In conclusion, we now know that there is nothing that we can do, feeding-wise, to prevent the development of celiac disease in our at-risk babies. While these results are sobering, as I know that many of us wish that we could do something to prevent out babies from developing celiac, I hope that future moms will be able to be a little easier on themselves than I was regarding the timing of gluten introduction. As a mom and neonatologist (pediatrician) I am a huge advocate of breastfeeding, and despite the aforementioned research showing that it does not seem to effect celiac disease development, it has numerous other health benefits for babies. I encourage moms to provide breast milk, in at least some capacity, during infancy (realizing that exclusive breastfeeding is sometimes not possible). Lastly, I feel much less guilty for exposing my 4 kids to gluten as babies, as I now know that if they do develop celiac, that it is not because of how I fed them!

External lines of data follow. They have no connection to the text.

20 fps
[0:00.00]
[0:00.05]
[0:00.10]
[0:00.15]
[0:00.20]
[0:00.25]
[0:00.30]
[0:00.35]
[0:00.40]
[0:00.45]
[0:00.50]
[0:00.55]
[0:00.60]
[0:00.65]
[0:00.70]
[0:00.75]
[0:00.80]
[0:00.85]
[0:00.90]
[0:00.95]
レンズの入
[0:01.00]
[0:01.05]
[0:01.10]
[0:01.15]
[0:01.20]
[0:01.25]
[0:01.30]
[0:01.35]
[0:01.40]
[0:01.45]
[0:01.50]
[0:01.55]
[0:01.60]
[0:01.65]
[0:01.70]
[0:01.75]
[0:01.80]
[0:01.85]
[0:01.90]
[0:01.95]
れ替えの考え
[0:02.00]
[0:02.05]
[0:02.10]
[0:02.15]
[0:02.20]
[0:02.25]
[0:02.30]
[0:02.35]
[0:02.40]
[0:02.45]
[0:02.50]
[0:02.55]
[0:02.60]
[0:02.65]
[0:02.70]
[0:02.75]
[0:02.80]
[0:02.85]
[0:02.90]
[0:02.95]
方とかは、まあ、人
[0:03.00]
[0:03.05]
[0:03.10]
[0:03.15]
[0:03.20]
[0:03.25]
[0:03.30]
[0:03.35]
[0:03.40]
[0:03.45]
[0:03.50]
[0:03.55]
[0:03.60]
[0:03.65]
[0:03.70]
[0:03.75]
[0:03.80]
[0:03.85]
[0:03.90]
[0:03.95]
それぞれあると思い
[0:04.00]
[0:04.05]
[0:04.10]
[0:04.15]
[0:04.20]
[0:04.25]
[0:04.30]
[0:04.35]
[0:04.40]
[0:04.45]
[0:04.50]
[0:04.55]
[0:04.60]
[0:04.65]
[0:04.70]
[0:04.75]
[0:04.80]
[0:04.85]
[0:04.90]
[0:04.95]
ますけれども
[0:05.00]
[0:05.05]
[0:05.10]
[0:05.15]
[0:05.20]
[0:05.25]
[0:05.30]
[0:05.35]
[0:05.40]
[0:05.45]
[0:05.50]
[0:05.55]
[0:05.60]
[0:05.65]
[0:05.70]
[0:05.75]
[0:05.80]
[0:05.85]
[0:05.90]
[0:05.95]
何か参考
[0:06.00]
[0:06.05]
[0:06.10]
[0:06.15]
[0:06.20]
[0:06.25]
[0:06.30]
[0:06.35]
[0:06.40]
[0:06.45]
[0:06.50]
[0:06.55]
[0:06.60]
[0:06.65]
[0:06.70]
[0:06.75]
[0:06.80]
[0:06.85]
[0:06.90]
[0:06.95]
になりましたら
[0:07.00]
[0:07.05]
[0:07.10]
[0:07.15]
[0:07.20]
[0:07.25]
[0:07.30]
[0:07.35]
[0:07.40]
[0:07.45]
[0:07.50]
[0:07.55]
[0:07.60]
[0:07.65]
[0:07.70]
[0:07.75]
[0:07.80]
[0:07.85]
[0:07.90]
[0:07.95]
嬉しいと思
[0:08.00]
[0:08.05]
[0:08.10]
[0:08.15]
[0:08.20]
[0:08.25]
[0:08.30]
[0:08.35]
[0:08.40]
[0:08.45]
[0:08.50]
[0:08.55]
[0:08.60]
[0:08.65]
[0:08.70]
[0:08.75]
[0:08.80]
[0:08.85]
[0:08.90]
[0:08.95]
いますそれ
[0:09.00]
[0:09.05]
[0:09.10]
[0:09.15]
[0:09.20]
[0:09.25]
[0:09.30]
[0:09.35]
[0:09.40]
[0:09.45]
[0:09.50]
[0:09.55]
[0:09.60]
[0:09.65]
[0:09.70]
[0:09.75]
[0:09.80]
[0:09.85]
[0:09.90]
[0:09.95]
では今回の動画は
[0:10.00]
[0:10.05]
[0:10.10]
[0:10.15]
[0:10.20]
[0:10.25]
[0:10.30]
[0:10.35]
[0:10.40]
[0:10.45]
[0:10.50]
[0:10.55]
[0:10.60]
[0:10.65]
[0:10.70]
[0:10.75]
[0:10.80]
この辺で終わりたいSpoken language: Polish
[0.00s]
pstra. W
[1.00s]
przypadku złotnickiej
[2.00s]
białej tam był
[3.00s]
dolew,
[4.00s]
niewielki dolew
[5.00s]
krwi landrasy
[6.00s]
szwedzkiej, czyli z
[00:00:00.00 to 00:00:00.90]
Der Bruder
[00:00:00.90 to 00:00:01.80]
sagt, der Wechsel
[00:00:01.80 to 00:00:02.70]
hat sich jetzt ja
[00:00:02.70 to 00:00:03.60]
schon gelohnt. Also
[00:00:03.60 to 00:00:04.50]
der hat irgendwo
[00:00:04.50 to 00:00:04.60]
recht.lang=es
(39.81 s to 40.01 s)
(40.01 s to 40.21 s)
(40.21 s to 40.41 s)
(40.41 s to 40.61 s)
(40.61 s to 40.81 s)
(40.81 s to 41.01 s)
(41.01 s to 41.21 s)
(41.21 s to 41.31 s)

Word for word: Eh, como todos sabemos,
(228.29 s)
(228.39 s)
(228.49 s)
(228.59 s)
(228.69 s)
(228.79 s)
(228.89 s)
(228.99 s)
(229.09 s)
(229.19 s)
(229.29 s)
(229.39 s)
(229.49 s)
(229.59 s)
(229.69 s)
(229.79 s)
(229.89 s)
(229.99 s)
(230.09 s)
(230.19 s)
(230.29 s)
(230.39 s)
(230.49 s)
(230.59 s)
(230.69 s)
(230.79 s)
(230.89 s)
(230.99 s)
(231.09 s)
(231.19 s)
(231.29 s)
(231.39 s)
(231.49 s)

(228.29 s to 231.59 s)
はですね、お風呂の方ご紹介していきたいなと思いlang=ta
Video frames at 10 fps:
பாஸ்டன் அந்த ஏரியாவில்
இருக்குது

Thank you for reading! As always, comments, questions, stories, etc. are appreciated!
Lionetti, E., Castellaneta, S., Francavilla, R., et al. Introduction of Gluten, HLA Status, and the Risk of Celiac Disease in Children. New England Journal of Medicine. 2014. 371: 1295-1303.
Vriezinga, S., Auricchio, R., Bravi, E., et al. Randomized Feeding Intervention in Infants at High Risk of Celiac Disease. New England Journal of Medicine. 2014. 371: 1304-1315.